Yoga & the Journey to Authenticity

In Mark Singleton’s book, Yoga Body, he sheds light on the ancestral history and development of what we call yoga today. Specifically, he focuses on what happened to yoga in the last two hundred years. News flash: it isn’t an infinitely ancient, unchanging practice arising out of wisdom from exotic elders. It is actually a conversation that was bounced back and forth between many countries and culture, evolving over the years to become what it is today. His book tells a complex story, which inspires social authenticity within the yogic community, and this powerful knowledge helps me maintain my personal authenticity as I teach and practice.

What people think about when they hear the word “yoga” always varies. When I first began practicing it was a foreign word and blissful relaxation.

After some time I had more variant experiences within my practice. I was fortunate enough to be exposed to all types of studios, all of which had its own figurehead or guru to reference. This helped me bear in mind that I would never let myself get boxed in by only recognizing one singular idea of what yoga “is.” This is part of the reason why I choose to teach Grow-Yoga, as it is constantly evolving and doesn’t pretend to be a finished product.

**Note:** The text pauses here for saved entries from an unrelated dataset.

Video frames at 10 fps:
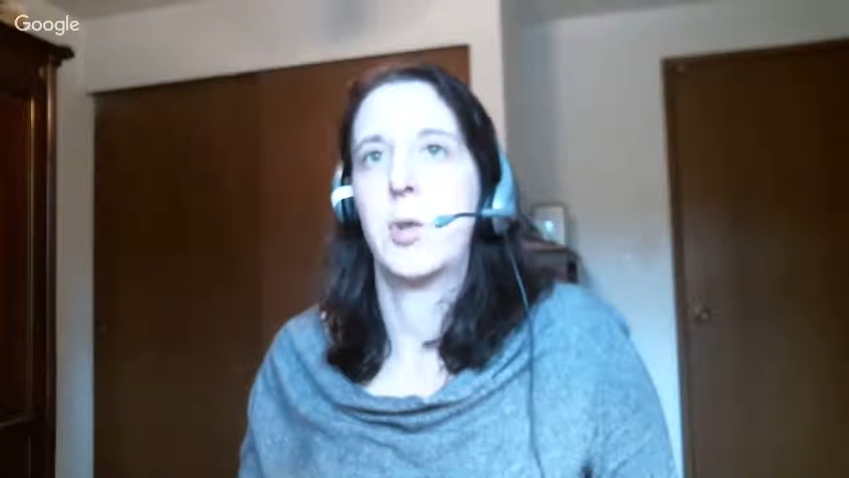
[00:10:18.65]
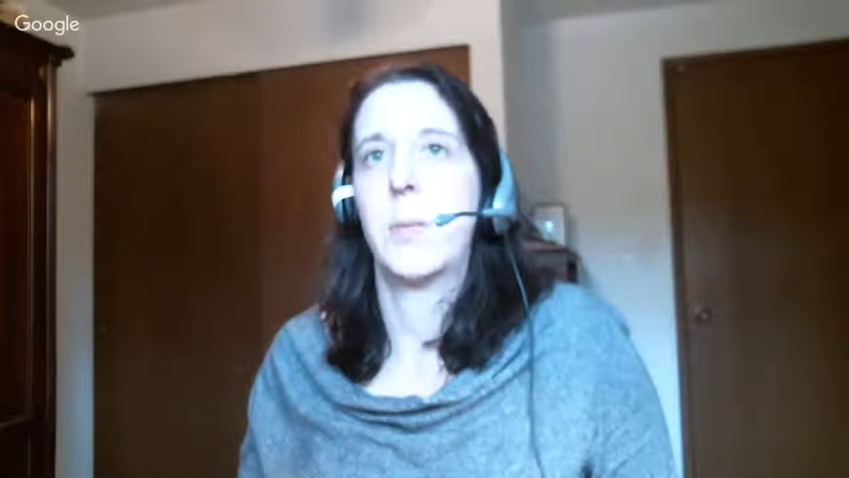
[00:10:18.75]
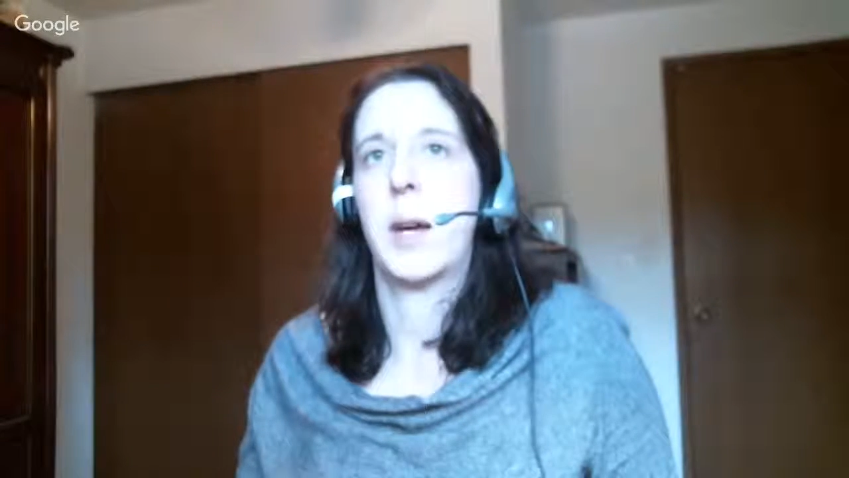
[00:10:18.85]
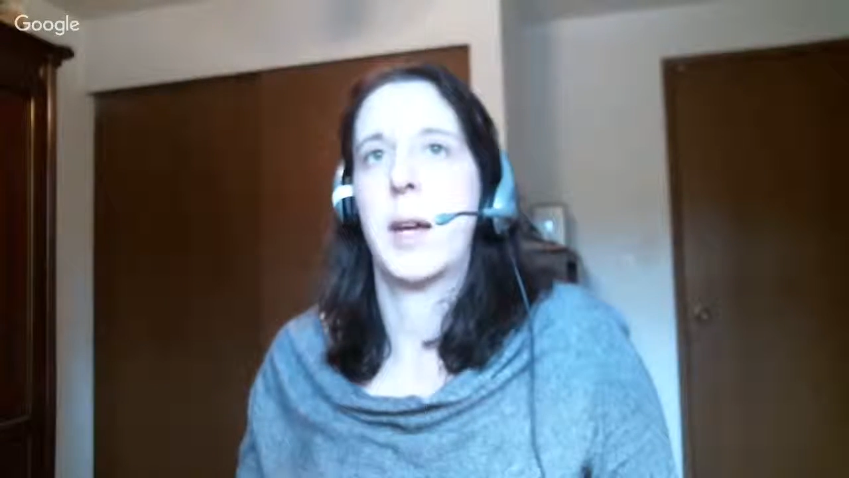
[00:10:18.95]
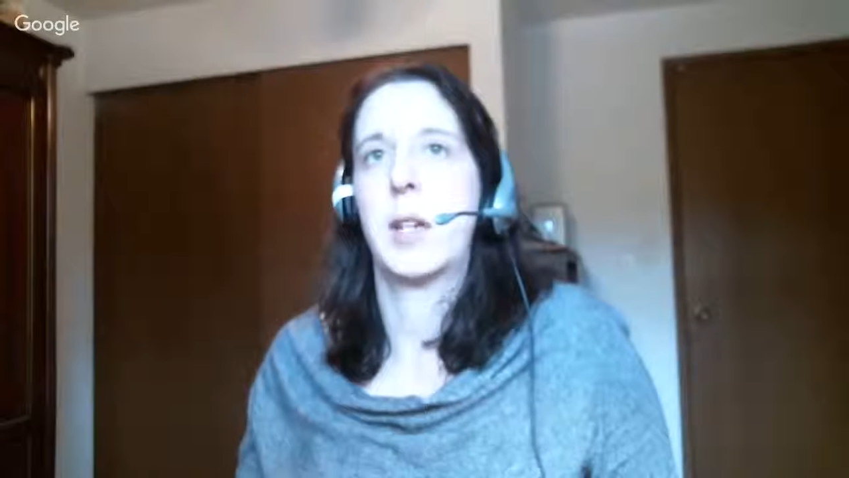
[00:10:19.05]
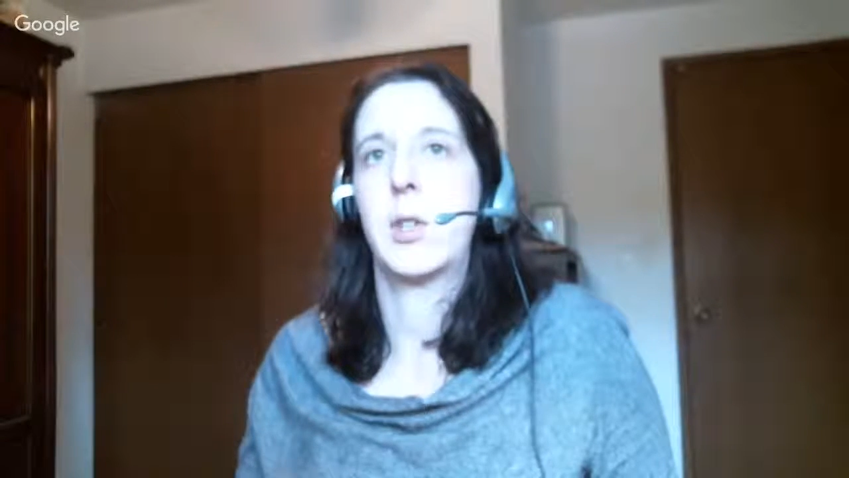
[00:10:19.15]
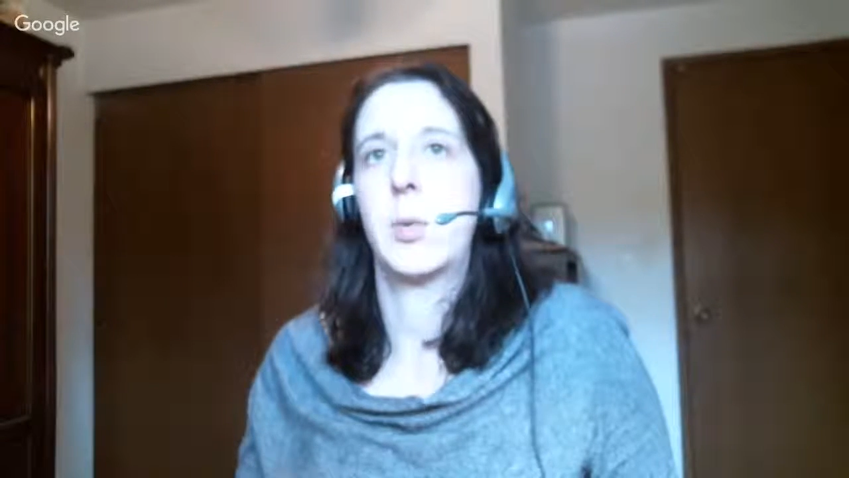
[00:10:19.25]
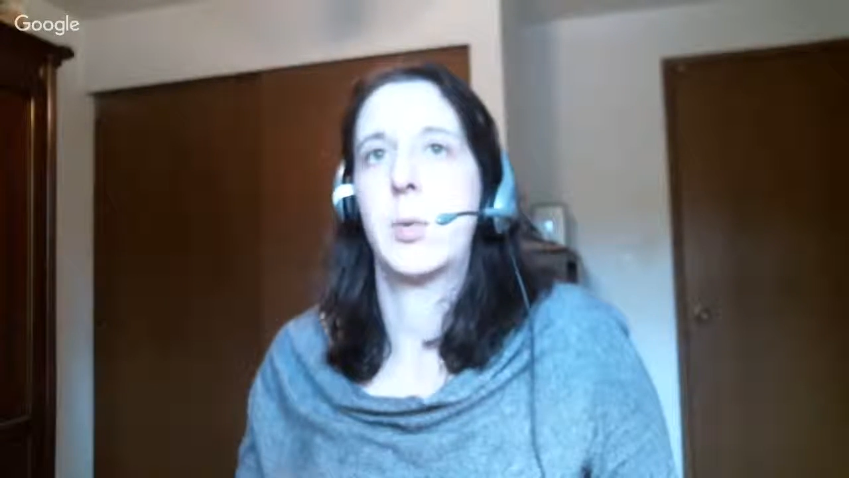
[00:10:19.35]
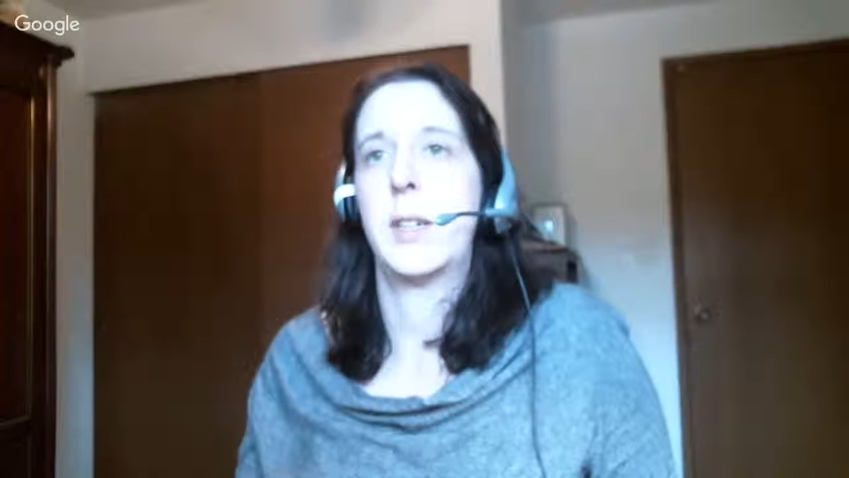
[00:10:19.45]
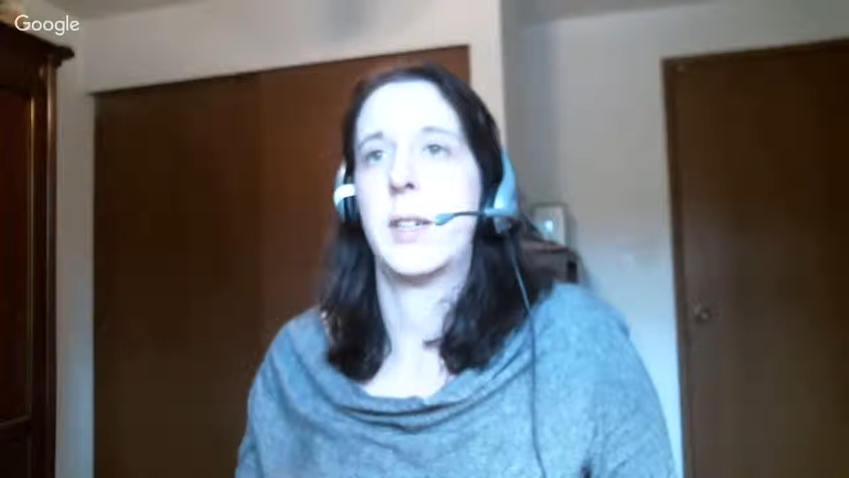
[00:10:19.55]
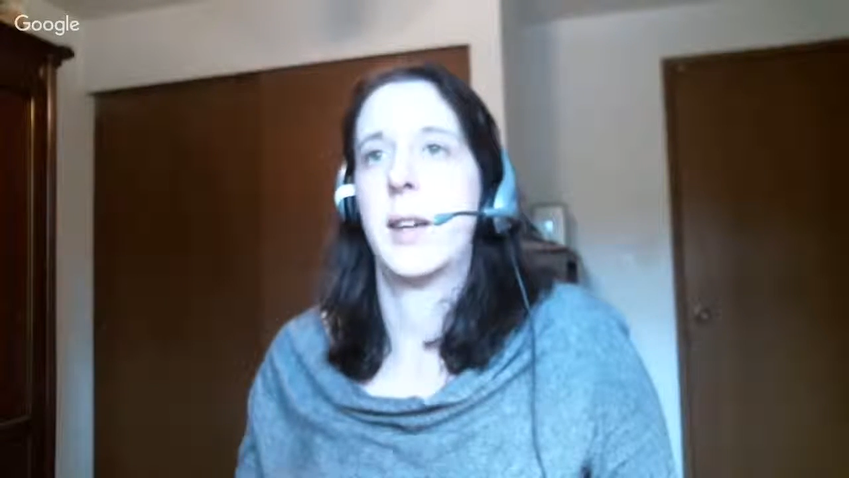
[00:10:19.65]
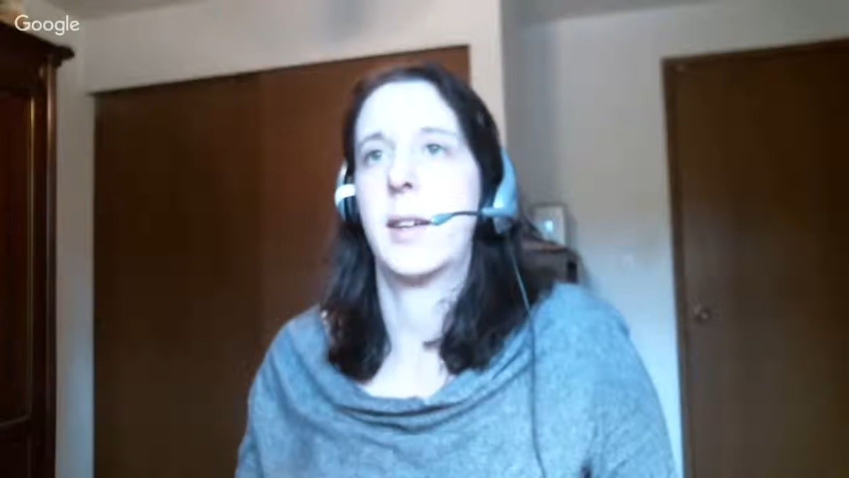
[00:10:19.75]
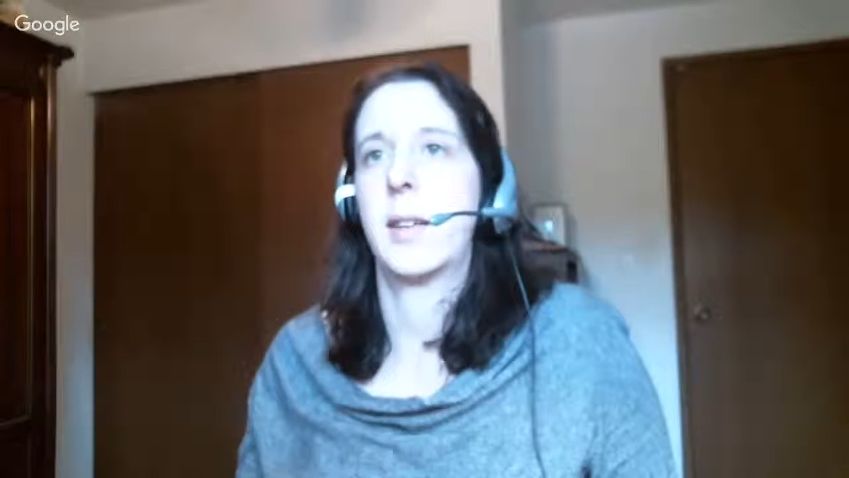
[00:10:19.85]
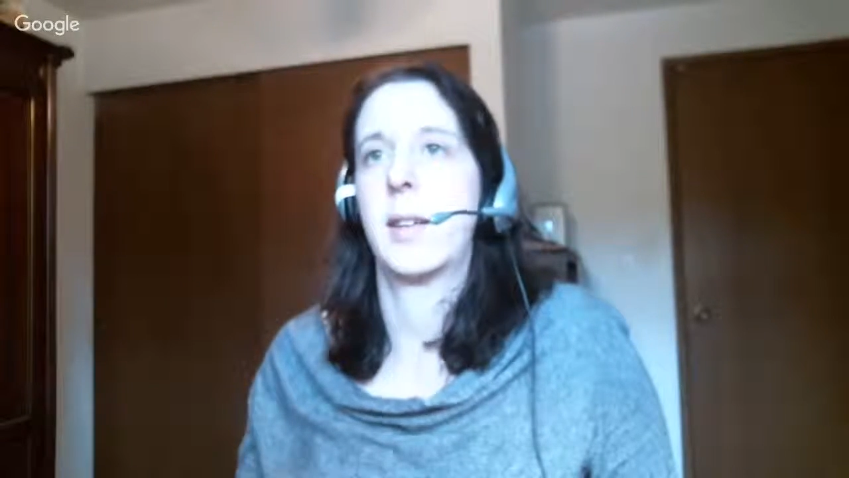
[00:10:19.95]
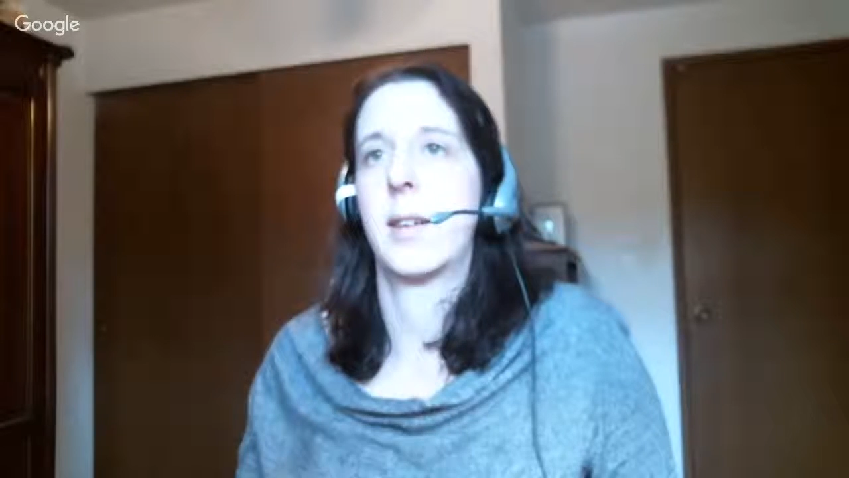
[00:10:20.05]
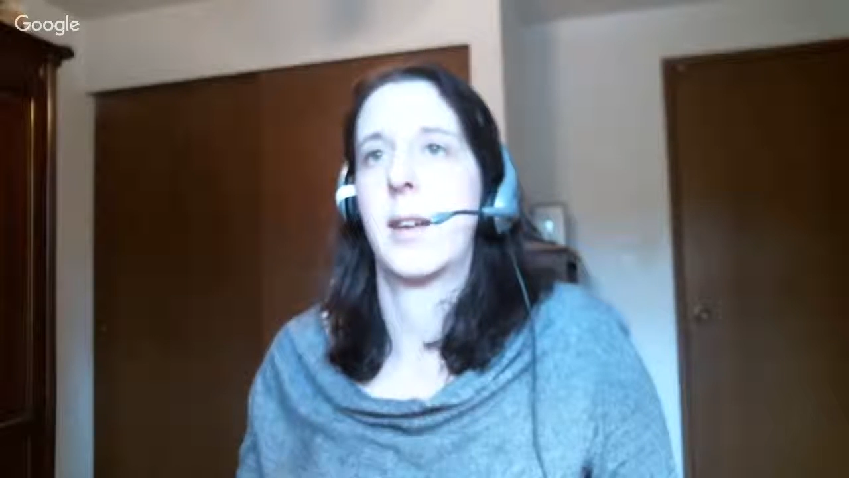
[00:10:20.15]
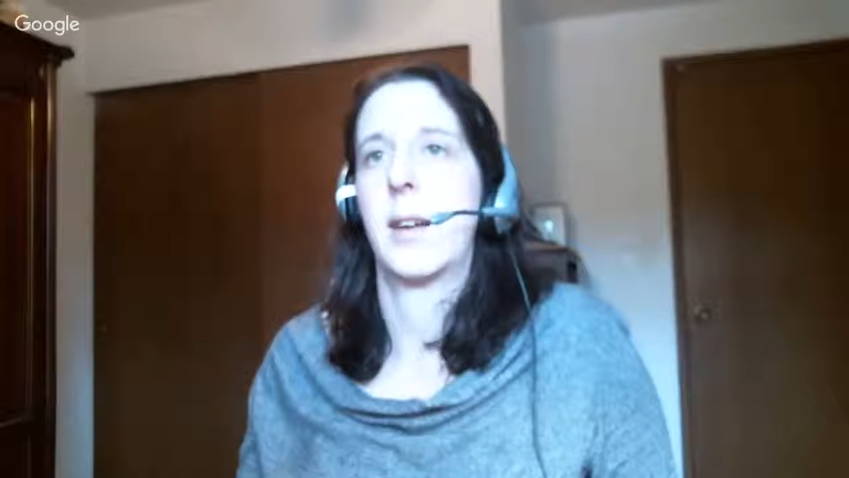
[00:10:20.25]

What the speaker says: to my tweet deck.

Mark Singleton’s book sparks surprise, confusion, curiosity, and even humor, as I envision countless students investing so deeply in the myths of yogic lore. Some people really need yoga to be something that hasn’t changed in thousands of years, with a single origin. This view I can vaguely relate to, though it makes me giggle to think that there are so many out there chasing the dragon on a mountain-top, as if they would love nothing more than to go back in time and live out the lives of ancient monks. There is a security in thinking that thousands of people chose to practice the same yoga as you, as if there is strength in numbers. For me there is even more strength in knowing that I am free to move as I feel inclined, without rules or limitations. It makes me excited for the future of yoga and what it will look like in another hundred years!